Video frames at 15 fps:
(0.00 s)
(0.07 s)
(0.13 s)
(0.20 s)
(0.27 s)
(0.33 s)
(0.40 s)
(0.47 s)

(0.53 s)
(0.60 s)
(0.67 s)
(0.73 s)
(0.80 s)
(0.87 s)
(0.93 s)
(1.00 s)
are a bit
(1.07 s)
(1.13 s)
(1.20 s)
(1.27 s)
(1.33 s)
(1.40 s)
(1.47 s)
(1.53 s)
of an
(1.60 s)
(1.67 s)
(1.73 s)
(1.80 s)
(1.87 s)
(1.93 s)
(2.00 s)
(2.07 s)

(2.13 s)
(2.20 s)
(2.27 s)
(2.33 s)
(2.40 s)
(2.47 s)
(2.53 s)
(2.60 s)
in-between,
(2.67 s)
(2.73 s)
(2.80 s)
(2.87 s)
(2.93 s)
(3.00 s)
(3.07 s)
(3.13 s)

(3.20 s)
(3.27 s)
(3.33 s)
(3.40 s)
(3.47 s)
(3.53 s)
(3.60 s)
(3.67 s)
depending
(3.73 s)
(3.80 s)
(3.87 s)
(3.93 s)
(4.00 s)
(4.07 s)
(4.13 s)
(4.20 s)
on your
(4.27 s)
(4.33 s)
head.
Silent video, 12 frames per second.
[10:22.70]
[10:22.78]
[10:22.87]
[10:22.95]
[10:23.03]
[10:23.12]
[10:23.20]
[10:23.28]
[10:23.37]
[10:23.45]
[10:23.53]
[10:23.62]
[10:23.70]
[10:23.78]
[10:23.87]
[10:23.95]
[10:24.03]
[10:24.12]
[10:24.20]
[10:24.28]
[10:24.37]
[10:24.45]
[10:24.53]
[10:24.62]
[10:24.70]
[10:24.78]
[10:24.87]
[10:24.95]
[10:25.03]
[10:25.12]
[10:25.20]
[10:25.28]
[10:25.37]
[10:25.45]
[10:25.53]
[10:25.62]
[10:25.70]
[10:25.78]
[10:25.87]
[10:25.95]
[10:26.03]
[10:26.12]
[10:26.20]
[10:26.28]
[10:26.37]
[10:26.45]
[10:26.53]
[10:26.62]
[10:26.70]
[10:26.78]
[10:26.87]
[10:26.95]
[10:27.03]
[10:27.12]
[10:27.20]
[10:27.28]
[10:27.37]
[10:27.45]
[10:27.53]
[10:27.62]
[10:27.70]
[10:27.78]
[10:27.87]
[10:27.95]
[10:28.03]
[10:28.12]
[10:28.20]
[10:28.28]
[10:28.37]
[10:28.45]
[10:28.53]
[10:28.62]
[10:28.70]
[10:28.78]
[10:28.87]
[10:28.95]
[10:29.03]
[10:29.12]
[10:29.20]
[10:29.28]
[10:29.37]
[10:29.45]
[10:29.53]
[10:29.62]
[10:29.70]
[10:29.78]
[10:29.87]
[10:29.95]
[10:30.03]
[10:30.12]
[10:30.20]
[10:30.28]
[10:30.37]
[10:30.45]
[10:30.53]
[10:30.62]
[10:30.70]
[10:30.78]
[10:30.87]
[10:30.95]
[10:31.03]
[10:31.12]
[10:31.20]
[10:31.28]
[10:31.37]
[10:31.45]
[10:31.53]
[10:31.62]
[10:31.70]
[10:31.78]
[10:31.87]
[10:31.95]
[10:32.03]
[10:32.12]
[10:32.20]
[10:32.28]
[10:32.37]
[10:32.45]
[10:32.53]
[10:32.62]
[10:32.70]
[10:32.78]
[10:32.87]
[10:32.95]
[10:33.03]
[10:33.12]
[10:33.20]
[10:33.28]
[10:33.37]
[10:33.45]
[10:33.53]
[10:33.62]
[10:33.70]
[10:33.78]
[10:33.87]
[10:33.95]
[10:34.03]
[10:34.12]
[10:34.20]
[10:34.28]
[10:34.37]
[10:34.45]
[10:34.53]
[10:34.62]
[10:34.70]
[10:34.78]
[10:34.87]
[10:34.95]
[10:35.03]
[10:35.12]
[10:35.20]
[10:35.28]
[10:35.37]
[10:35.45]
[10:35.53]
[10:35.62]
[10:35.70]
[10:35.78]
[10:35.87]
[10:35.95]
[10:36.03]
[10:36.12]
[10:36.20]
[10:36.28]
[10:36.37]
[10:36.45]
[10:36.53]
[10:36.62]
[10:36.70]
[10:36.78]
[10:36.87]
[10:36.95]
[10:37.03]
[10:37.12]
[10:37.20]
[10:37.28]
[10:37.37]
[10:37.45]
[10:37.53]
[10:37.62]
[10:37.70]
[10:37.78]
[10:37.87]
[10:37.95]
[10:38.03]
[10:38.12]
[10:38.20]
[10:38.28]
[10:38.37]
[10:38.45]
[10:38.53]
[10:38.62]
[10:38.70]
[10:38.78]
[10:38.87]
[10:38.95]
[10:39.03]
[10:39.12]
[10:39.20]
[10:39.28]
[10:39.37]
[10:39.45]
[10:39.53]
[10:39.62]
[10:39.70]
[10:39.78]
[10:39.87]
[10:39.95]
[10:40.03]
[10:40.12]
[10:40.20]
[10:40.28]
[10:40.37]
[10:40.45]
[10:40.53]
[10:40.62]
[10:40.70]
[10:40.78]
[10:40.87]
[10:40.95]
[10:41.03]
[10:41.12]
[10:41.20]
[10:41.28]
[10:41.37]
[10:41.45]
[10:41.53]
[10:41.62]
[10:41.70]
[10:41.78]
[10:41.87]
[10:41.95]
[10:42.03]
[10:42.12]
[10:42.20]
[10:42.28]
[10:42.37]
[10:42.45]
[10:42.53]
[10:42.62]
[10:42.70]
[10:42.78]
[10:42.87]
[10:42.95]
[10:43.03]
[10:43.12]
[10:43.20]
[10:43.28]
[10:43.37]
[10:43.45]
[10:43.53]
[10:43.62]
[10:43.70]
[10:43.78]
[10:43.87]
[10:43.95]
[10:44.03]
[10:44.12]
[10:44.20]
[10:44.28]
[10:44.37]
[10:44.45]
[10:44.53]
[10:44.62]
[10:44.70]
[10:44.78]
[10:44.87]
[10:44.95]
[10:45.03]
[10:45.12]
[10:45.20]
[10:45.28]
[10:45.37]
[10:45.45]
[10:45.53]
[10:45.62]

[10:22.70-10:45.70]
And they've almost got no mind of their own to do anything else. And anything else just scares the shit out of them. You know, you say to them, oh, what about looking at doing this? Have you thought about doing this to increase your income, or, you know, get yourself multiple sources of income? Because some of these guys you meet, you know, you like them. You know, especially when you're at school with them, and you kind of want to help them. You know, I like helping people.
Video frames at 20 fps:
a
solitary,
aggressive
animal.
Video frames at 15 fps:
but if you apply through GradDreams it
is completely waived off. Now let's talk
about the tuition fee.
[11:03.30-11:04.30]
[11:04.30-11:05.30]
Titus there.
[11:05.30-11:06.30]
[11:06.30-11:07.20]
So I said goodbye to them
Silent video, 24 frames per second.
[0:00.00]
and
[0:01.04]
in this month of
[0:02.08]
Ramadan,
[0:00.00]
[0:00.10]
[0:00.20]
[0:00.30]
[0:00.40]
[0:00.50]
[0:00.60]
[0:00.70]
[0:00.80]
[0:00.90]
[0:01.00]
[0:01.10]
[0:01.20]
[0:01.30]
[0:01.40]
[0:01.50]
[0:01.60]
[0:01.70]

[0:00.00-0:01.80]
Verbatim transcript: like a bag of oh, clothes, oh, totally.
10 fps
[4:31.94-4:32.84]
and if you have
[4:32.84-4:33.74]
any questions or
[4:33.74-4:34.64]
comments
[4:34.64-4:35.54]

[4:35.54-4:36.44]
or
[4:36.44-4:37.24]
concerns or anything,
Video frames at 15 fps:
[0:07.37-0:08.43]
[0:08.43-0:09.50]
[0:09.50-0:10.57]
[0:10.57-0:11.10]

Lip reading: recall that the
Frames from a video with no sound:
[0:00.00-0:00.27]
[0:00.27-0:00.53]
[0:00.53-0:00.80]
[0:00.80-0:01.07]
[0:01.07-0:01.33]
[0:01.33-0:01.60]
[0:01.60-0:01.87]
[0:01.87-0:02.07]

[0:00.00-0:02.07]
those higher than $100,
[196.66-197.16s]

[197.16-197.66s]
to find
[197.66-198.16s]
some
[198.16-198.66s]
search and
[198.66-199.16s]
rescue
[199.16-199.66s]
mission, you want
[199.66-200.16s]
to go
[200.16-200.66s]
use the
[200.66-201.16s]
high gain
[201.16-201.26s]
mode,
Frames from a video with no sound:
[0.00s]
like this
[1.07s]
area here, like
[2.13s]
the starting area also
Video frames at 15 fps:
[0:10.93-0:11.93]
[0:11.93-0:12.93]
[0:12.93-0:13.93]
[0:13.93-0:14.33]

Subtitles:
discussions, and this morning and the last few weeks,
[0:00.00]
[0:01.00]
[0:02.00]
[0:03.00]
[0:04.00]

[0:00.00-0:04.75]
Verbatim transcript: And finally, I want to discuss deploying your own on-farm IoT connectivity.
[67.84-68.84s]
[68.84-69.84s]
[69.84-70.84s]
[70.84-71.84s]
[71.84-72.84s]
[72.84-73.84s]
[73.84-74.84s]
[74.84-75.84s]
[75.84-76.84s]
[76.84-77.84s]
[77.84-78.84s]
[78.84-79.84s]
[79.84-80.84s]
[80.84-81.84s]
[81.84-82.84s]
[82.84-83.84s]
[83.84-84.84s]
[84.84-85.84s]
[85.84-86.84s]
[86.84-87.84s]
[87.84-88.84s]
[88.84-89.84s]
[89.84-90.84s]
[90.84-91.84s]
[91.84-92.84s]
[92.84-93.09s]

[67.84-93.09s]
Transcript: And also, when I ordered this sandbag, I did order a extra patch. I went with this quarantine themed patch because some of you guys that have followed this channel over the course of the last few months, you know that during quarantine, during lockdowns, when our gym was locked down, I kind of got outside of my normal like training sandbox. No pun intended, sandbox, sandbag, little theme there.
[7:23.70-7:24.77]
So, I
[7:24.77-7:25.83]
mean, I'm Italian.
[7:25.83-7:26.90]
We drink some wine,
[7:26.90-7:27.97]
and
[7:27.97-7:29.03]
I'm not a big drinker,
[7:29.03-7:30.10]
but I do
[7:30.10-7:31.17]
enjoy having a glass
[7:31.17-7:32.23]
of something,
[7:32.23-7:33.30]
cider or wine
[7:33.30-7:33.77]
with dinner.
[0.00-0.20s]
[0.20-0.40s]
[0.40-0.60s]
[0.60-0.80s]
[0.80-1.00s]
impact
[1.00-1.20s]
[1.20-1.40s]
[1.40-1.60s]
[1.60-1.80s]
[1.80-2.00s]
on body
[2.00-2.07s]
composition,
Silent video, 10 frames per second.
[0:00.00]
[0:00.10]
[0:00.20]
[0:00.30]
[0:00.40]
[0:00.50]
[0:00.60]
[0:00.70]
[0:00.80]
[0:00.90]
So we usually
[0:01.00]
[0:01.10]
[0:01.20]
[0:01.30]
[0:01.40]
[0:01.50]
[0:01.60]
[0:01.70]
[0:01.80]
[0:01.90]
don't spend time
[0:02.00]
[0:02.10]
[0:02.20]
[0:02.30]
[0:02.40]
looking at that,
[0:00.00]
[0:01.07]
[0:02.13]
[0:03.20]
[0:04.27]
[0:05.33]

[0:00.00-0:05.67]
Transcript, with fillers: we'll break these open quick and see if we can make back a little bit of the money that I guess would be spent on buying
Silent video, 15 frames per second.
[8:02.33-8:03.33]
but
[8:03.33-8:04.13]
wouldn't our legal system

▶ **PROBLEM TO WORK ON**: Copy out precisely the lines from the line with "[4:35.54-4:36.44]" to the line with "[0:13.93-0:14.33]" in the material above, including those two lines and omitting all the rest.

▶ **RESPONSE TO THIS TASK**:
[4:35.54-4:36.44]
or
[4:36.44-4:37.24]
concerns or anything,
Video frames at 15 fps:
[0:07.37-0:08.43]
[0:08.43-0:09.50]
[0:09.50-0:10.57]
[0:10.57-0:11.10]

Lip reading: recall that the
Frames from a video with no sound:
[0:00.00-0:00.27]
[0:00.27-0:00.53]
[0:00.53-0:00.80]
[0:00.80-0:01.07]
[0:01.07-0:01.33]
[0:01.33-0:01.60]
[0:01.60-0:01.87]
[0:01.87-0:02.07]

[0:00.00-0:02.07]
those higher than $100,
[196.66-197.16s]

[197.16-197.66s]
to find
[197.66-198.16s]
some
[198.16-198.66s]
search and
[198.66-199.16s]
rescue
[199.16-199.66s]
mission, you want
[199.66-200.16s]
to go
[200.16-200.66s]
use the
[200.66-201.16s]
high gain
[201.16-201.26s]
mode,
Frames from a video with no sound:
[0.00s]
like this
[1.07s]
area here, like
[2.13s]
the starting area also
Video frames at 15 fps:
[0:10.93-0:11.93]
[0:11.93-0:12.93]
[0:12.93-0:13.93]
[0:13.93-0:14.33]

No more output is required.